Starting at the first line of the listing below, repeat each line exactly until the line containing "[0:11.00-0:11.30]", which you include. Leave out pictures.
---------------
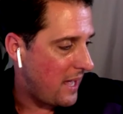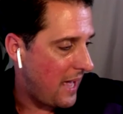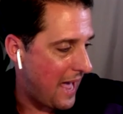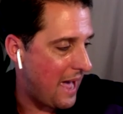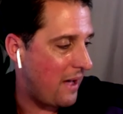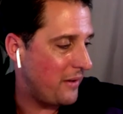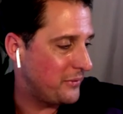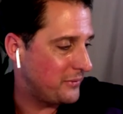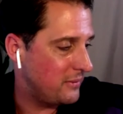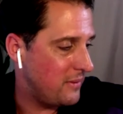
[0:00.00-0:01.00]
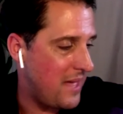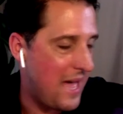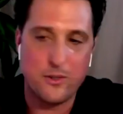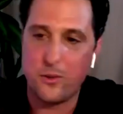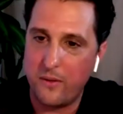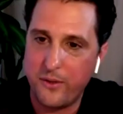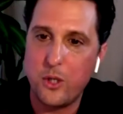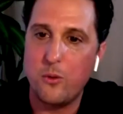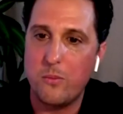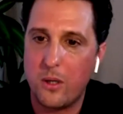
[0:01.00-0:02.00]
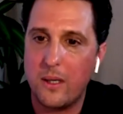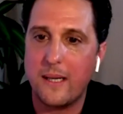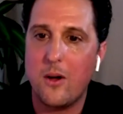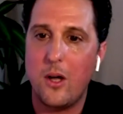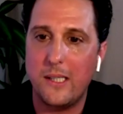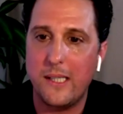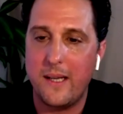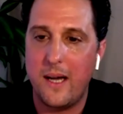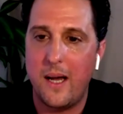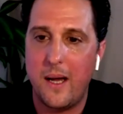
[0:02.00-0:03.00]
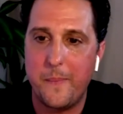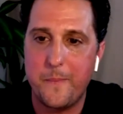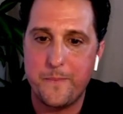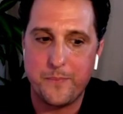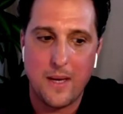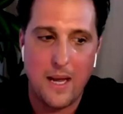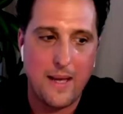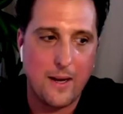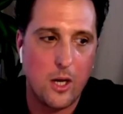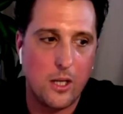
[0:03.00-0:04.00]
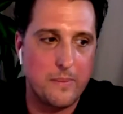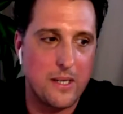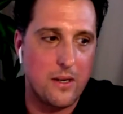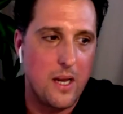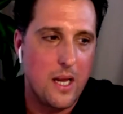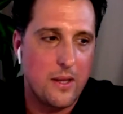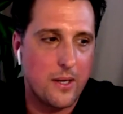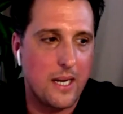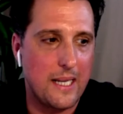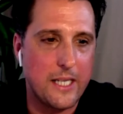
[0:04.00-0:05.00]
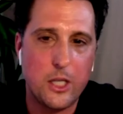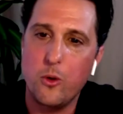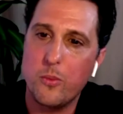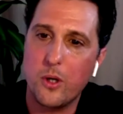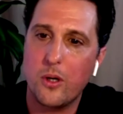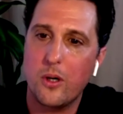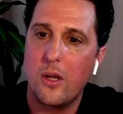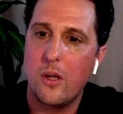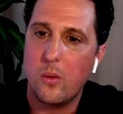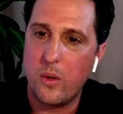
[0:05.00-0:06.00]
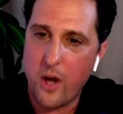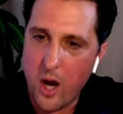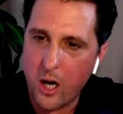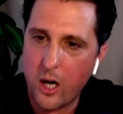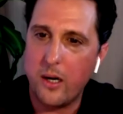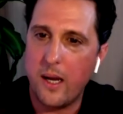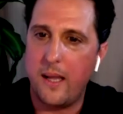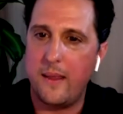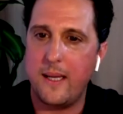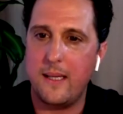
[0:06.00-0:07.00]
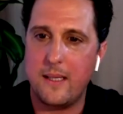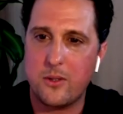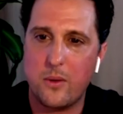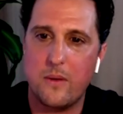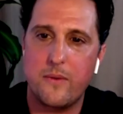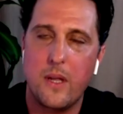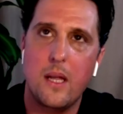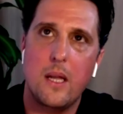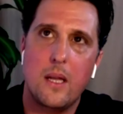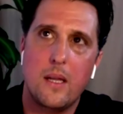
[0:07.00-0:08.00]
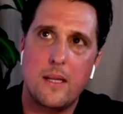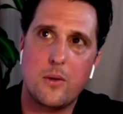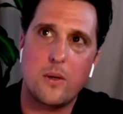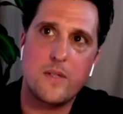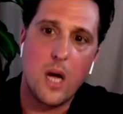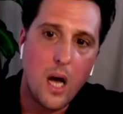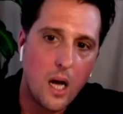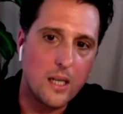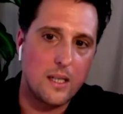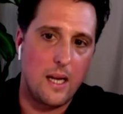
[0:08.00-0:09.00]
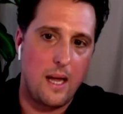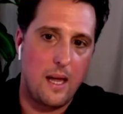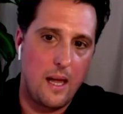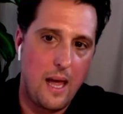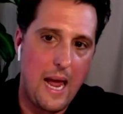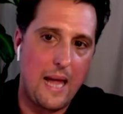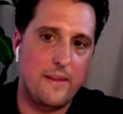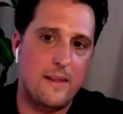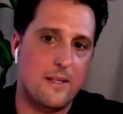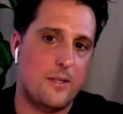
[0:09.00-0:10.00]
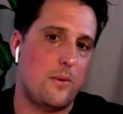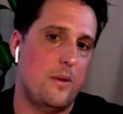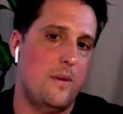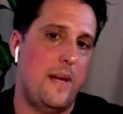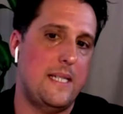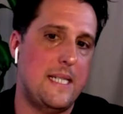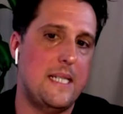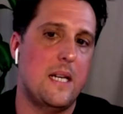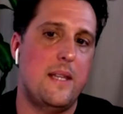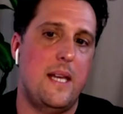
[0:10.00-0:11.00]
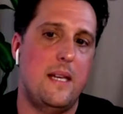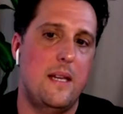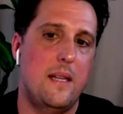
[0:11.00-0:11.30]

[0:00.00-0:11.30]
have that sort of humor. I call it, I call them, they're kind of like humor with heart, and they sort of tug at this sort of idea that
---------------
Output for this exercise:
[0:00.00-0:01.00]
[0:01.00-0:02.00]
[0:02.00-0:03.00]
[0:03.00-0:04.00]
[0:04.00-0:05.00]
[0:05.00-0:06.00]
[0:06.00-0:07.00]
[0:07.00-0:08.00]
[0:08.00-0:09.00]
[0:09.00-0:10.00]
[0:10.00-0:11.00]
[0:11.00-0:11.30]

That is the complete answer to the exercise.